The other answers provided were also correct with binomial probability calculation and normal approximation.
There is a slight variation in the p-values because of continuity corrections. 
Briefly, the question asked is "out of 900 trials, we have 490 heads - is the coin biased?"
p-value: binomial: 0.008468
p-value: normal approximation: 0.0078
p-value: chi-square: 0.00766

All these values are close by and would have 'rejected the null hypothesis of the coin being unbiased'
Let's assume we are testing for a significance level of 1% and the coin is moved towards being unbiased. 
At some point, the binomial test will say the coin is unbiased, but normal approximation and chi-square will say biased.
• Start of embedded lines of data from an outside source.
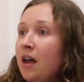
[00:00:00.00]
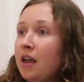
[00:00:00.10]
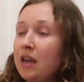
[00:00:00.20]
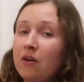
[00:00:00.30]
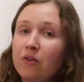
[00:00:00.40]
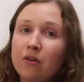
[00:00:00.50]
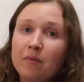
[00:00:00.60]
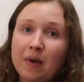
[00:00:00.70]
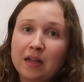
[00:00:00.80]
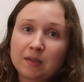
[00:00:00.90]
you know,
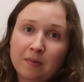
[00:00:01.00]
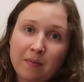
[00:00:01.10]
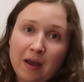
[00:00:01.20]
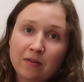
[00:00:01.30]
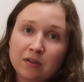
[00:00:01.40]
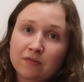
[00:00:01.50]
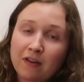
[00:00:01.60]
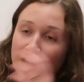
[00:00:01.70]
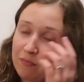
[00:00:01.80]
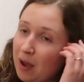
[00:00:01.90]
going back to my parents'
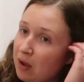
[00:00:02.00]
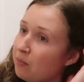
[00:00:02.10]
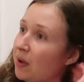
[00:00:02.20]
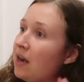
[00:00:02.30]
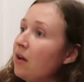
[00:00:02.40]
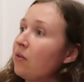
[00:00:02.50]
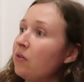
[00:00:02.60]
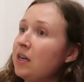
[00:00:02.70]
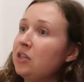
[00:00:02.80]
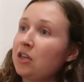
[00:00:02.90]
£5 Pinot
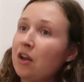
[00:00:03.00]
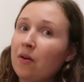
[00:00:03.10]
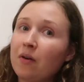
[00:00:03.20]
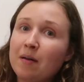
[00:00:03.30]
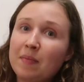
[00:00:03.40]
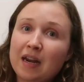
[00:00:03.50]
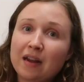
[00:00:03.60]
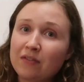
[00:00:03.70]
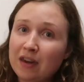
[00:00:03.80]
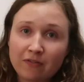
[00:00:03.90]
Grigio, I mean,
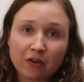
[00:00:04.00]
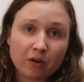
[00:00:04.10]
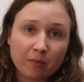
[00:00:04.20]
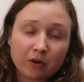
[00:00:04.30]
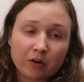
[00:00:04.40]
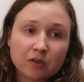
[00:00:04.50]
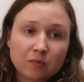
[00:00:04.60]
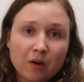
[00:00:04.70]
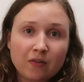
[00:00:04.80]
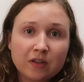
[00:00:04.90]
I've never come
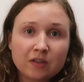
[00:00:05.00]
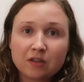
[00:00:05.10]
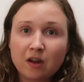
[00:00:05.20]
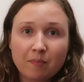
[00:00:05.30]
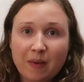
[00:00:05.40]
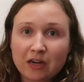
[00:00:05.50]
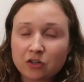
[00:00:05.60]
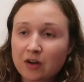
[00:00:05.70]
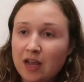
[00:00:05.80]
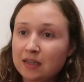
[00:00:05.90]
across one that's not
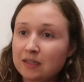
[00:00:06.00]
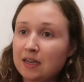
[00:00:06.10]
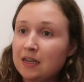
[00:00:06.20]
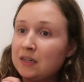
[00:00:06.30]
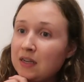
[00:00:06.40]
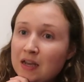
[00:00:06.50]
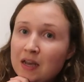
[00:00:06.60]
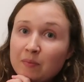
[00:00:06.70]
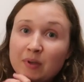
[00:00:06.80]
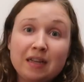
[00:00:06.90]
battery acid.
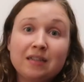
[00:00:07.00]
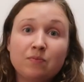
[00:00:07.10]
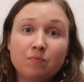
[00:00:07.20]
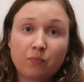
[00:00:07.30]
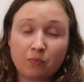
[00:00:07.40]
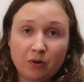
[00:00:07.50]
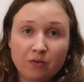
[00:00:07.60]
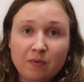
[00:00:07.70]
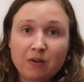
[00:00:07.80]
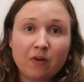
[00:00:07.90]
Please
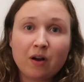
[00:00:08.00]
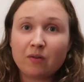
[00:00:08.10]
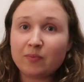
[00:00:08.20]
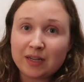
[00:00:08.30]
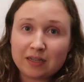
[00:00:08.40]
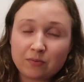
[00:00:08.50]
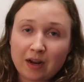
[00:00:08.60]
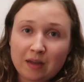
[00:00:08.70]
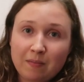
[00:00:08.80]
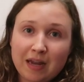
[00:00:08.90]
prove me wrong. Please
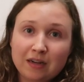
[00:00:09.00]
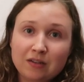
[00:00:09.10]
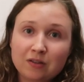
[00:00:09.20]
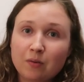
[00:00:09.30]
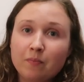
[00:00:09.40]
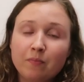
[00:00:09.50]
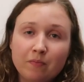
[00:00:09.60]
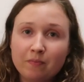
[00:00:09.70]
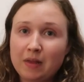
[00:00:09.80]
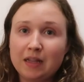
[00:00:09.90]
recommend some
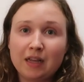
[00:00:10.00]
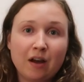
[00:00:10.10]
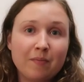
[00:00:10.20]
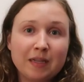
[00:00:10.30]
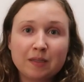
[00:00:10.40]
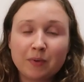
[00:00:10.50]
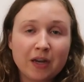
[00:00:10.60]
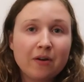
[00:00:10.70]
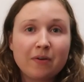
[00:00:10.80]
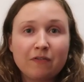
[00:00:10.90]
in the comments
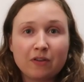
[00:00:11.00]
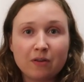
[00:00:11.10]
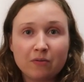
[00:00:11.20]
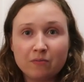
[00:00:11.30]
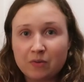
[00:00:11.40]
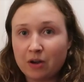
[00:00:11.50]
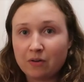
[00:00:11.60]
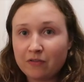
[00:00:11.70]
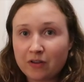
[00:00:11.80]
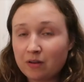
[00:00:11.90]
below if you know
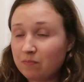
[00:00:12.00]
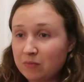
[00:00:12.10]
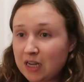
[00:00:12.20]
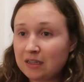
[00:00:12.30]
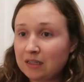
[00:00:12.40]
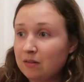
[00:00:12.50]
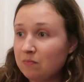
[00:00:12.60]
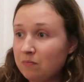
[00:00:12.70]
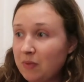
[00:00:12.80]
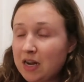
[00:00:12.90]
of a decent
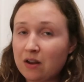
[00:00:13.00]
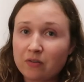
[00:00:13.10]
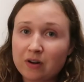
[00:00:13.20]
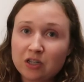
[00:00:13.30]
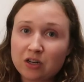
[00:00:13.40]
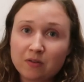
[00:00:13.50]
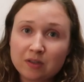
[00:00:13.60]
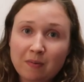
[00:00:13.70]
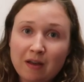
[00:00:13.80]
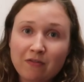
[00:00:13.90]
Pinot Grigio
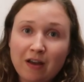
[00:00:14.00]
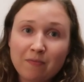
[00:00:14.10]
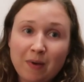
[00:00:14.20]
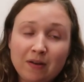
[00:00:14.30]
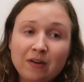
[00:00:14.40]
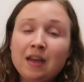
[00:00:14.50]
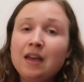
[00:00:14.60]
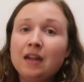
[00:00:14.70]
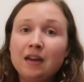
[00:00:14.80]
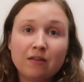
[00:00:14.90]
that's about £5.
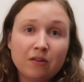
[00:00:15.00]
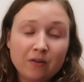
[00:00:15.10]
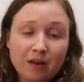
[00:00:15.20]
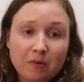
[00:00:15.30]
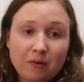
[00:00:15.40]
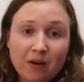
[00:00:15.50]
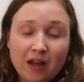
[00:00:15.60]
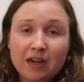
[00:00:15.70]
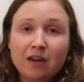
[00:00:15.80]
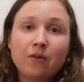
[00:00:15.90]
Now, don't get me wrong,
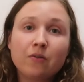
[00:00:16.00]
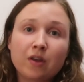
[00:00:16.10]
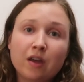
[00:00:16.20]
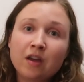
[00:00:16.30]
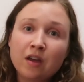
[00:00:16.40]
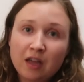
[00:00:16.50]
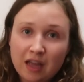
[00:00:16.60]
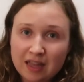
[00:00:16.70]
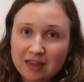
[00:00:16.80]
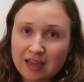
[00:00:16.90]
I know that
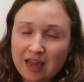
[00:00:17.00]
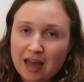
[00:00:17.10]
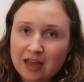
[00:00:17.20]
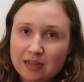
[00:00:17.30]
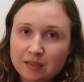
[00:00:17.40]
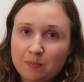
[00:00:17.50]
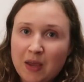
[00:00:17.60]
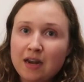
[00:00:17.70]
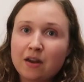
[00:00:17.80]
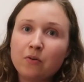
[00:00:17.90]
in the guise
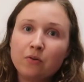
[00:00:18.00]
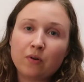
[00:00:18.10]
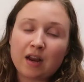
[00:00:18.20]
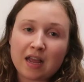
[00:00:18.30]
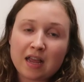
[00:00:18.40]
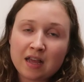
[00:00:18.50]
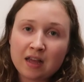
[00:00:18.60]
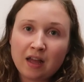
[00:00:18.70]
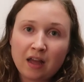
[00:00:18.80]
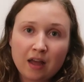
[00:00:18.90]
Pinot Gris,
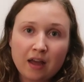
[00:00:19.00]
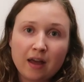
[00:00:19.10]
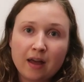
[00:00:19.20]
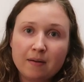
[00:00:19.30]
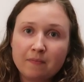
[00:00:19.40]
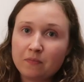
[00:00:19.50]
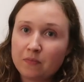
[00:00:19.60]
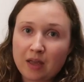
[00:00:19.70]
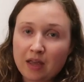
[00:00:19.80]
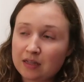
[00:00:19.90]

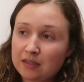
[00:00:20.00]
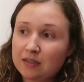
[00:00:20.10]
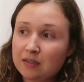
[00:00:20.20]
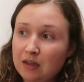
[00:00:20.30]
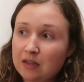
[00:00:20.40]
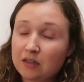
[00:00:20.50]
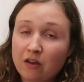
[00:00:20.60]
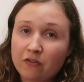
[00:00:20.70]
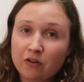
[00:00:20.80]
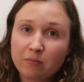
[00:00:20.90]
It's
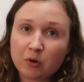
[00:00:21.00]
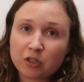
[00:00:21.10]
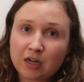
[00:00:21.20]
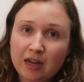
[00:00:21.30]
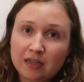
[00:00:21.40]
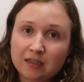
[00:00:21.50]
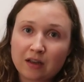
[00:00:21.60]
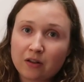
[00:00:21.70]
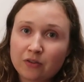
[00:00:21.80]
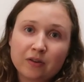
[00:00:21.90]
often much
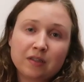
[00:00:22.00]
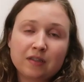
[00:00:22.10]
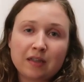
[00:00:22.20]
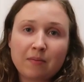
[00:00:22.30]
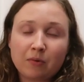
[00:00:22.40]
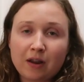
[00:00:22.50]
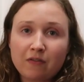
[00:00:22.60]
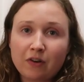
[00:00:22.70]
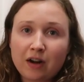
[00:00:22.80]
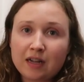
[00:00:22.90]
nicer, although it's the same
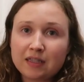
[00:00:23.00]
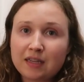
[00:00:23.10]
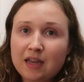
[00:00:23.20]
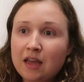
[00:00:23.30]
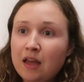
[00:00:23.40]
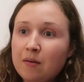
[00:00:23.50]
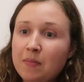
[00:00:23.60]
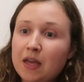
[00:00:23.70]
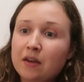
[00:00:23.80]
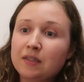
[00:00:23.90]
grape variety,
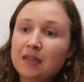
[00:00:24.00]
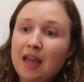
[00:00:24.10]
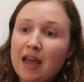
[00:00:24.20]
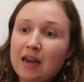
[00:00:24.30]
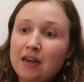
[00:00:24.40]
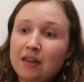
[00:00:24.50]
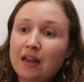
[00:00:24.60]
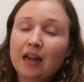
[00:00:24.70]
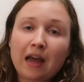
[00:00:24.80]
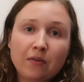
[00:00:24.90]
because again,
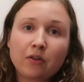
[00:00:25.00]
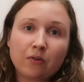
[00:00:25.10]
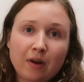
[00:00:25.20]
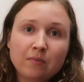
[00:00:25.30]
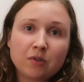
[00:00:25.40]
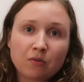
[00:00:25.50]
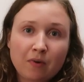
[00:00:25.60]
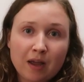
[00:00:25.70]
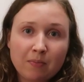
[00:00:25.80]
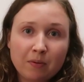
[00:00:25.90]
they allow the grapes to
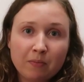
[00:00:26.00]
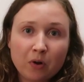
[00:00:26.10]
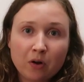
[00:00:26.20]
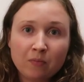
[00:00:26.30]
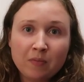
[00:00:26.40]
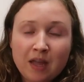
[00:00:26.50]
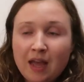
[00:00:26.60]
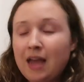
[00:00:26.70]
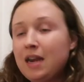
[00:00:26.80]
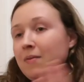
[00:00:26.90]
ripen more.
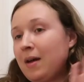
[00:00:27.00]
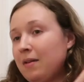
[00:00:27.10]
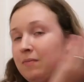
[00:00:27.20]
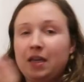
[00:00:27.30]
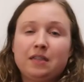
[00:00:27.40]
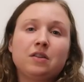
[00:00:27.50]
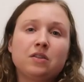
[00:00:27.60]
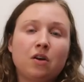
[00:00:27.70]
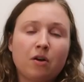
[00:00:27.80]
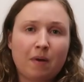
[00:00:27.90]
Anyway, let's
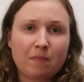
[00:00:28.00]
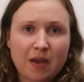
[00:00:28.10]
not talk about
Because a coin toss is a binomial process, we should trust the binomial test more.
In general, what is the intuition behind picking the right test, when there are two or more hypothesis tests that could work?
 A: The binomial test is the exact one, so if you're near the 5% level--and have a reason to reject only if the P-value $\le 0.05,$ then use the binomial test to be sure.
Suppose you are testing $H_0: p = 1/2$ vs. $H_a: p > 1/2$ based on $n = 900$ tosses. Then, under $H_0,$ the distribution of the number $X$ of Heads observed
is $X \sim\mathsf{Binom}(n=500, p=1/2).$ If you observe $X = 490$ Heads,
then the P-value of the test is
$$
P(X \ge 490) = 1 - P(X \le 489) = 0.0042$$
1 - pbinom(489, 900, .5) 
[1] 0.00420954

If you are doing a two-sided test $H_0: p = 1/2$ vs. $H_a: p \ne 1/2,$ then
you have to include the probability of being just as far below 450 as 490 is above 450. Thus the two-sided P-value is 0.00842.
1 - pbinom(489, 900, .5) + pbinom(410, 900, 1/2)
[1] 0.00841908

Note: Because the binomial distribution is discrete, the actual significance
level of this two-sided test cannot be exactly 5%. If we reject when
$X \le 420$ or $X \ge 480,$ then the exact significance level is $0.04916.$
1-sum(dbinom(421:479, 900,.5))
[1] 0.04916137

For any practical purpose this is close enough to 5%. (You would have to do a million tests to notice the difference between 0.050 and 0.049.) If you use a normal or chi-squared approximation, the discreteness of the
binomial distribution is not 'on display', so people don't usually know or worry about slight inconsistencies.